HEC clumps even more aggressively than xanthan if added dry to water. The reliable methods:

  1. Pre-disperse in glycerin or propanediol: stir into 5-10x its weight of humectant until smooth.
  2. Whisk into cold water with strong agitation while sprinkling slowly. Then warm to 40-60 C to accelerate hydration. Do not over-heat — sustained high temperatures degrade HEC.
  3. Hydration takes hours at room temperature. A gentle warm-water bath at 50 C cuts this to 30-60 minutes.

It is stable across a remarkably wide pH range — roughly 2 to 12. It tolerates electrolytes well (better than xanthan), survives blending, and stays viscous through the typical lifecycle of a product.

HEC has higher microbial vulnerability than xanthan — it is essentially a sugar polymer and a favorite snack for bacteria and mold.

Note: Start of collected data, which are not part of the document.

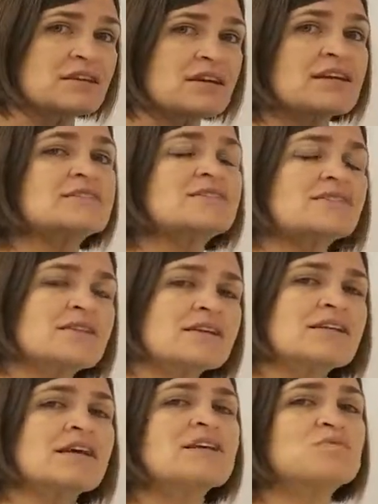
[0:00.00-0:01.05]
It's the thing
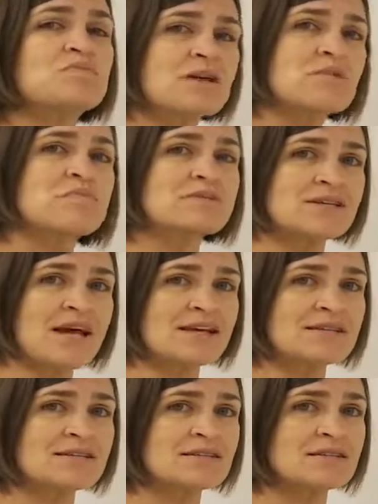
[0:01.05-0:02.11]
that is being
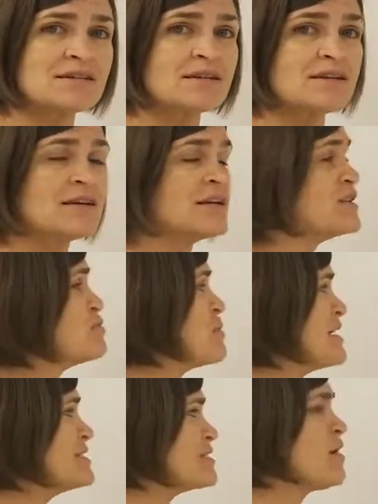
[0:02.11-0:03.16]
possessed. It's
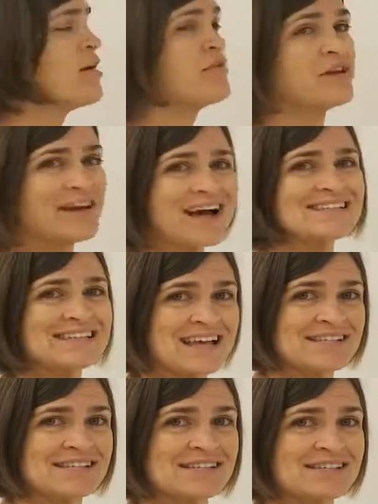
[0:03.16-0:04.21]
based on the
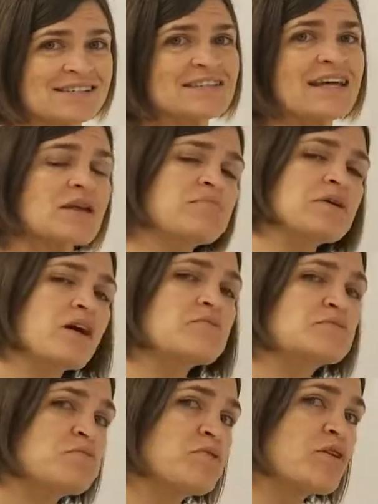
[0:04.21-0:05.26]
casas that it becomes
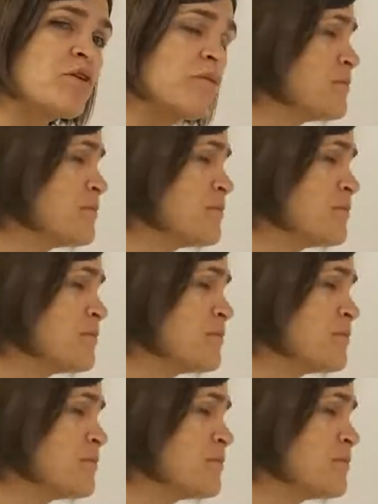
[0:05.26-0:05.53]
plural.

Always preserve HEC-thickened products properly. Skipping or under-using preservative is the most common reason HEC-based gels grow visible contamination within weeks.

Best for / Worst for

Best for: hair styling gels, hair masks with a “wet” gel feel, cleansing gels and foaming washes, ultra-clear face serums and hyaluronic gels, surfactant systems where you want both thickness and clarity, gels that need to feel cool and slick on application.

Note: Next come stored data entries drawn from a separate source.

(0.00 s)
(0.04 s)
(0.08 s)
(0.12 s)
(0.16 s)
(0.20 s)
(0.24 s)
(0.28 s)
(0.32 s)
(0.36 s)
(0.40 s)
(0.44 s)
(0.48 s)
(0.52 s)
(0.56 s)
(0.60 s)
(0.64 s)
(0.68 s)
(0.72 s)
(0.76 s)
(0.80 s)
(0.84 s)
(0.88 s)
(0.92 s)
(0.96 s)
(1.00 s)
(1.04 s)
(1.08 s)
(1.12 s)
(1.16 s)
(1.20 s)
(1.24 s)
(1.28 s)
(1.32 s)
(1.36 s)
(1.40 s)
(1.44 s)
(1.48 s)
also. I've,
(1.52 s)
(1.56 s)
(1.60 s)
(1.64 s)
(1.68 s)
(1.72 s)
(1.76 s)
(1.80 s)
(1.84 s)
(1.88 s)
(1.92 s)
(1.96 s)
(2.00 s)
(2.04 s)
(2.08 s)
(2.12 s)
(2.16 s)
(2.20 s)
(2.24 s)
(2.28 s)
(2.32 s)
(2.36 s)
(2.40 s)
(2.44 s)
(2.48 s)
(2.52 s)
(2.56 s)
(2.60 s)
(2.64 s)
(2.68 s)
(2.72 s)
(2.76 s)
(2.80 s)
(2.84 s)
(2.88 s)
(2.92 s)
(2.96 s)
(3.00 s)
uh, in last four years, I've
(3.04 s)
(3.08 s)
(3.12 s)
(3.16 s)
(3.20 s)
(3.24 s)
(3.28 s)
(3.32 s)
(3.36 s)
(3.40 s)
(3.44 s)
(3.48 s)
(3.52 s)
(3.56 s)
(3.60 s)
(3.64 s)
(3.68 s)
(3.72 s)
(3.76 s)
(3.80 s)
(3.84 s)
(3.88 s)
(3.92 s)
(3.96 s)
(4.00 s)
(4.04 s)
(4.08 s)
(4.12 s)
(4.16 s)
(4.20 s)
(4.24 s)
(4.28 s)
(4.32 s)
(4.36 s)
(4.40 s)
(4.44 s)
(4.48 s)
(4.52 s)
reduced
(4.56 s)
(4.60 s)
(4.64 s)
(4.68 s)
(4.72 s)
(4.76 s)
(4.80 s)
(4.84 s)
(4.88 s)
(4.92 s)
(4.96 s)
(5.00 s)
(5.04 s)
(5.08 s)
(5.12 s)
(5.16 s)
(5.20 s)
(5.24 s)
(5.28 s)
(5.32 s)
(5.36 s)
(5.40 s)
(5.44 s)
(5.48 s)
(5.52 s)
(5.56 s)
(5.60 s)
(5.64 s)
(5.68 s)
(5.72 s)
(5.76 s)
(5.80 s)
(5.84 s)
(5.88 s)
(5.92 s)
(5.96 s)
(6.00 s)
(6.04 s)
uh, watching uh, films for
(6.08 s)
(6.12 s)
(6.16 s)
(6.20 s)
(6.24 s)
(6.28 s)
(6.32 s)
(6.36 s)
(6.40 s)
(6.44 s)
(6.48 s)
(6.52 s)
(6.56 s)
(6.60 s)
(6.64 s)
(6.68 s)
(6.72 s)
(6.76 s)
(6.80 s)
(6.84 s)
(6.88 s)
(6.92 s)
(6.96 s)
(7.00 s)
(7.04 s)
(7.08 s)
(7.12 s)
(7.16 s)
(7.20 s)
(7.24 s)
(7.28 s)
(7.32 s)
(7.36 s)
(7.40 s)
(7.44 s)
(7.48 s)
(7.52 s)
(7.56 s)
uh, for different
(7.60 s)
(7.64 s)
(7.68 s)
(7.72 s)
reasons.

Worst for: emulsion stabilization (it works but xanthan does it better at 5-10x less material), formulas without a strong preservative (it is microbially vulnerable), heat-sensitive batches where you cannot accelerate hydration, and products positioned as “fermented and natural” (HEC is technically a modified cellulose, which sounds more synthetic on a label).

Common pitfalls

The biggest pitfall is adding HEC to a hot water phase. Sustained heat above 70 C can degrade the polymer and cause the gel to thin permanently. Hydrate at 40-60 C maximum.

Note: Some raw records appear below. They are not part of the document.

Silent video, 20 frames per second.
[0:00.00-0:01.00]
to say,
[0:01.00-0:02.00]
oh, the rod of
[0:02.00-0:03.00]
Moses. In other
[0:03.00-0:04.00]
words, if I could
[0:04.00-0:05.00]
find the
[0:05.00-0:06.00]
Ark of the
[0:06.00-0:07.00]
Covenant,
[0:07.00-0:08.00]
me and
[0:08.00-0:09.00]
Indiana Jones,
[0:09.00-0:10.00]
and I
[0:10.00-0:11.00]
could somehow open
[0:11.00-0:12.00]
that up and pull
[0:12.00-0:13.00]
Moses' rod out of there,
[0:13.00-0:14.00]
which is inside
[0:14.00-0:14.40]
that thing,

Second pitfall: impatience with hydration. HEC hydrates over hours, not minutes. If your gel looks thin and watery 10 minutes after mixing, walk away — it will thicken overnight. Many DIYers add more HEC because the gel looks too thin, then end up with a brick the next morning.

Third: clumping. HEC clumps even more aggressively than xanthan. Pre-disperse in glycerin or sprinkle very slowly with vigorous agitation.

Fourth: under-preservation. HEC products without a robust broad-spectrum preservative (Cosgard, Liquid Germall Plus, Optiphen Plus) routinely grow visible mold or pink contamination within 2-4 weeks. Do not skimp.

Fifth: using HEC in formulas with high alcohol content (above 30%). Alcohol can cause HEC to precipitate out of solution.

Substitutes

  • Xanthan Gum — cheaper, slimier feel, slightly cloudy gels, less microbially vulnerable.
  • Sclerotium Gum — natural, smooth feel, slightly cloudy gels, more expensive.
  • Carbomer / Sepimax ZEN — synthetic, similar clarity, totally different rheology.
  • Hydroxypropyl Methylcellulose (HPMC) / Methylcellulose — chemically similar, slightly different gel feel. Some Spanish suppliers stock HPMC as their cellulose-derived thickener rather than HEC, so if you are sourcing from Spain, HPMC is often the easier-to-find swap.
  • Sodium Carboxymethylcellulose (CMC) — anionic cellulose derivative, useful in some formulations.